■ **Task goal**
The reply should contain every line of the data, repeated exactly, and no pictures.

====

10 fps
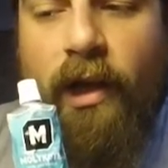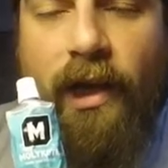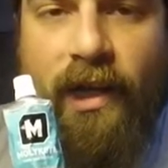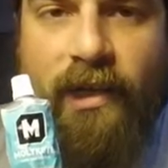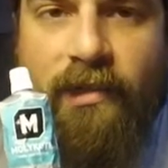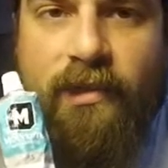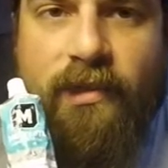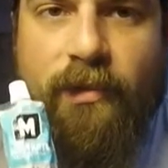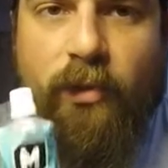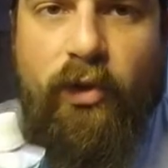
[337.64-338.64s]
is
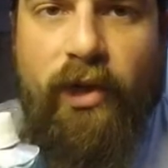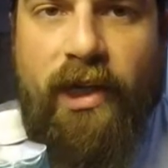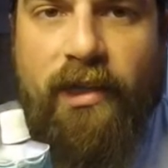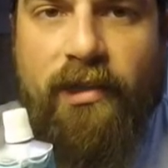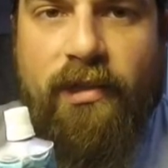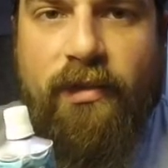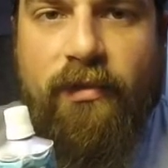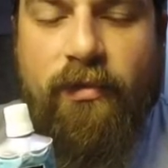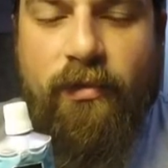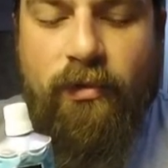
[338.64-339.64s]
some grease.
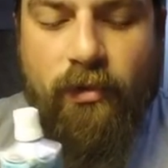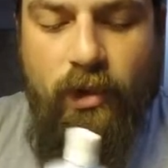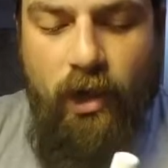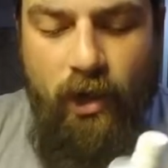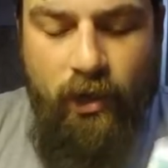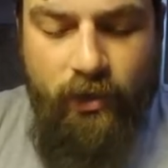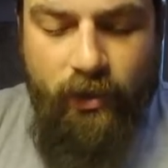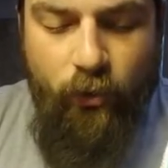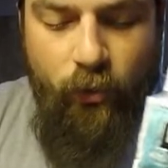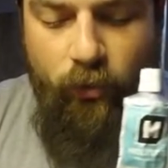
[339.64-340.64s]
I
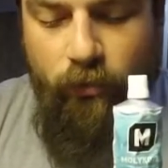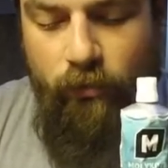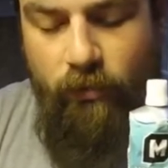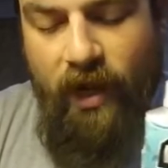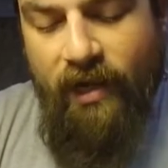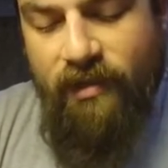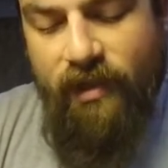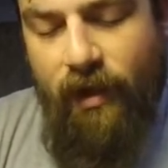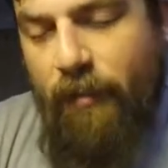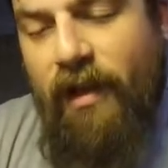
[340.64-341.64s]

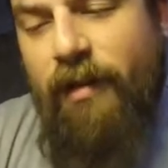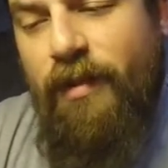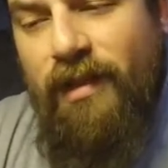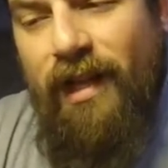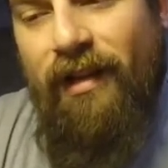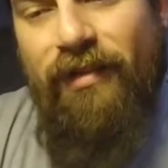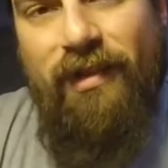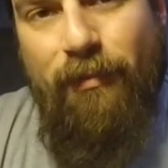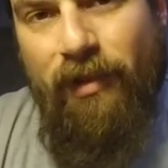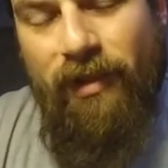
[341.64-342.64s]
made the mistake of
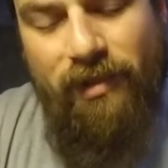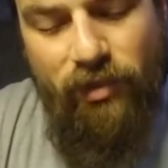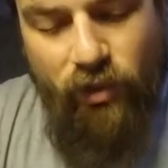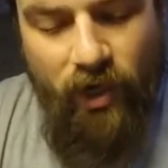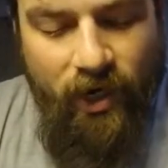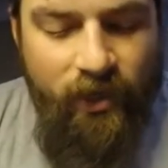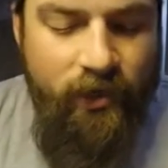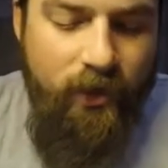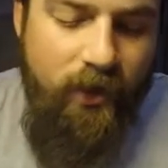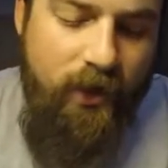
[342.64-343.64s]
assembling this dry.
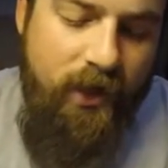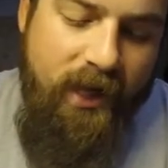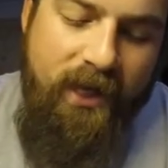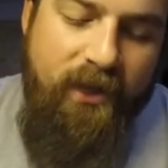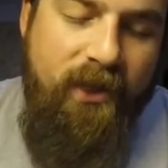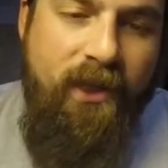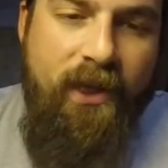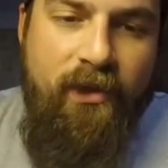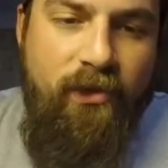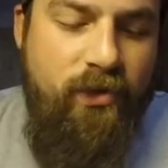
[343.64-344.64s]

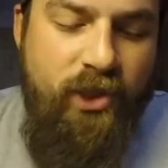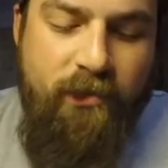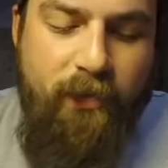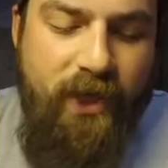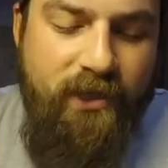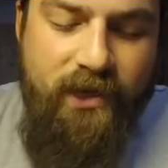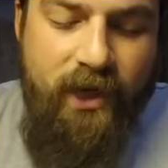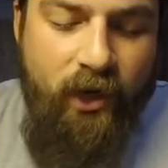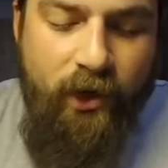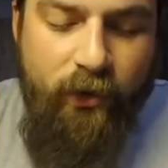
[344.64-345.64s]
It just pissed
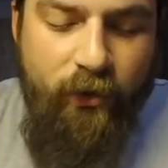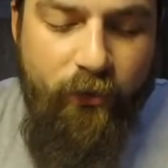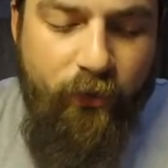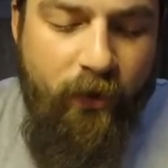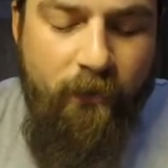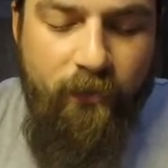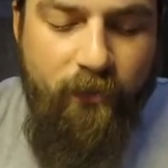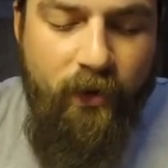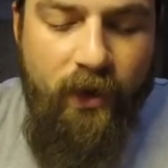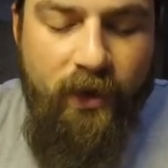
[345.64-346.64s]
air out from
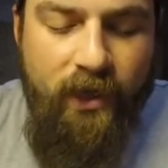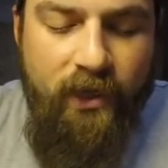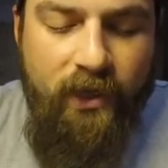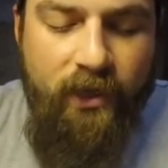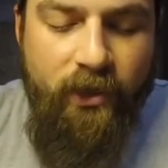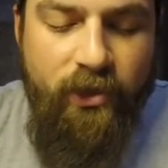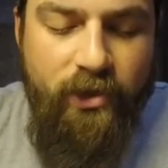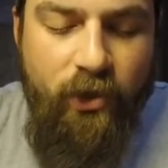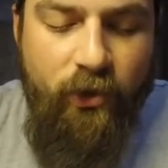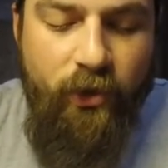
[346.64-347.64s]
in here.
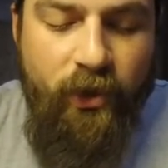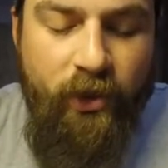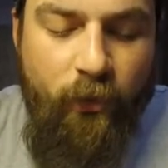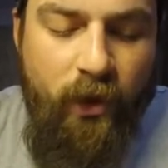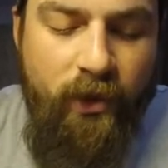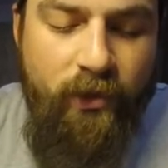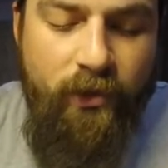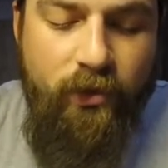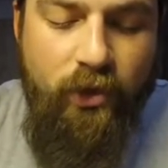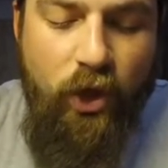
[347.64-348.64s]
So you're going to want to
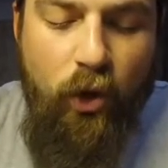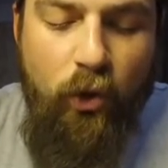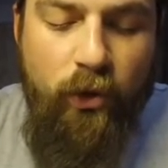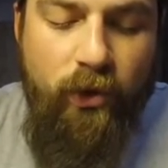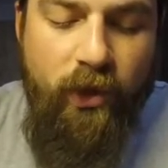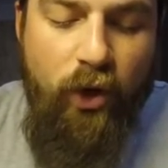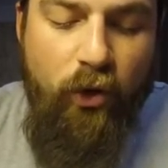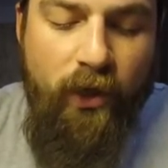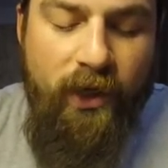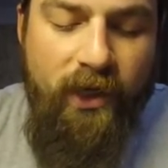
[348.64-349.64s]
coat the
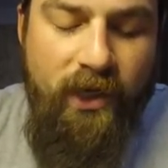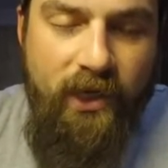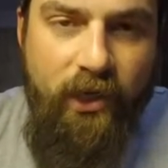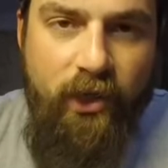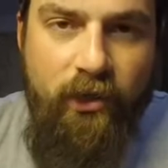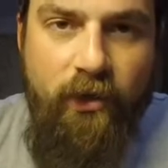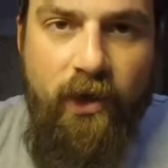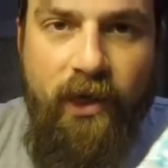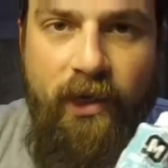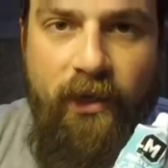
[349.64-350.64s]
O-ring here
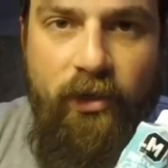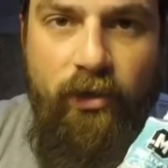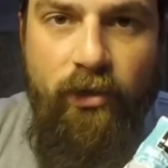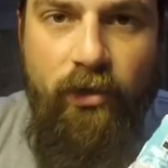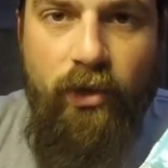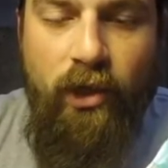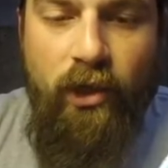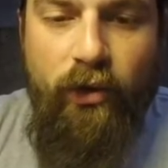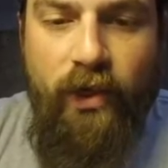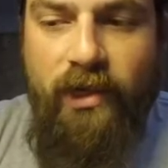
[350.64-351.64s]
in
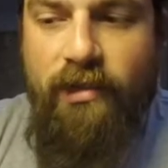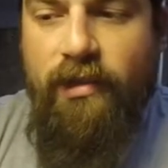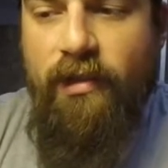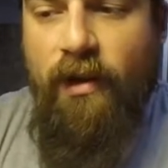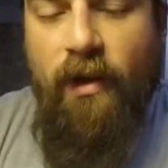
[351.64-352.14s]
grease.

====

■ **Exercise response**
10 fps
[337.64-338.64s]
is
[338.64-339.64s]
some grease.
[339.64-340.64s]
I
[340.64-341.64s]

[341.64-342.64s]
made the mistake of
[342.64-343.64s]
assembling this dry.
[343.64-344.64s]

[344.64-345.64s]
It just pissed
[345.64-346.64s]
air out from
[346.64-347.64s]
in here.
[347.64-348.64s]
So you're going to want to
[348.64-349.64s]
coat the
[349.64-350.64s]
O-ring here
[350.64-351.64s]
in
[351.64-352.14s]
grease.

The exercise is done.